Dataset excerpts
***

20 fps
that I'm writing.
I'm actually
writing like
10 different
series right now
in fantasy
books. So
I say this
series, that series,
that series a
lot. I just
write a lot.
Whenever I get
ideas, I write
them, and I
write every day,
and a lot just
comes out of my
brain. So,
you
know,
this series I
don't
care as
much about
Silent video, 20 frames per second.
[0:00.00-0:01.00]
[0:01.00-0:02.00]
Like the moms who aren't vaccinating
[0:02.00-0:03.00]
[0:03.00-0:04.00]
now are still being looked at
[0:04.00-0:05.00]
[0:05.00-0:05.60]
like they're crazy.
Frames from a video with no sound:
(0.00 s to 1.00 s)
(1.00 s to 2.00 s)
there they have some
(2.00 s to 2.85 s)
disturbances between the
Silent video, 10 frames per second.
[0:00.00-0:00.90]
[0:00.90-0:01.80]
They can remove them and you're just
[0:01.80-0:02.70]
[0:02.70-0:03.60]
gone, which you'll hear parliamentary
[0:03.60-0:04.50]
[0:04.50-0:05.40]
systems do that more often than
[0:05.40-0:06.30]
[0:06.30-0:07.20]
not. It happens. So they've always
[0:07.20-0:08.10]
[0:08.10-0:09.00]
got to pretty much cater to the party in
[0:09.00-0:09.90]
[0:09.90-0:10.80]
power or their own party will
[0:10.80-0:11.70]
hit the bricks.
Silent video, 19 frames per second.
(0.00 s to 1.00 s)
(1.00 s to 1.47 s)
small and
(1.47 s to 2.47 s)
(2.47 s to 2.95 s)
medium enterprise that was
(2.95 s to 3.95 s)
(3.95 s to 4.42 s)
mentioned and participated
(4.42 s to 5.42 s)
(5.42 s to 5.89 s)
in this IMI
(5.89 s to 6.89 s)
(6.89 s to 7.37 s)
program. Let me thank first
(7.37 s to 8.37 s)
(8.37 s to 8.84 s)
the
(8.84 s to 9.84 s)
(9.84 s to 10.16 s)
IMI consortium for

***

### EXERCISE BRIEF
Each line of the data above containing the string "second" is to be copied.

### SOLUTION FOR THIS TASK
Silent video, 20 frames per second.
Silent video, 10 frames per second.
Silent video, 19 frames per second.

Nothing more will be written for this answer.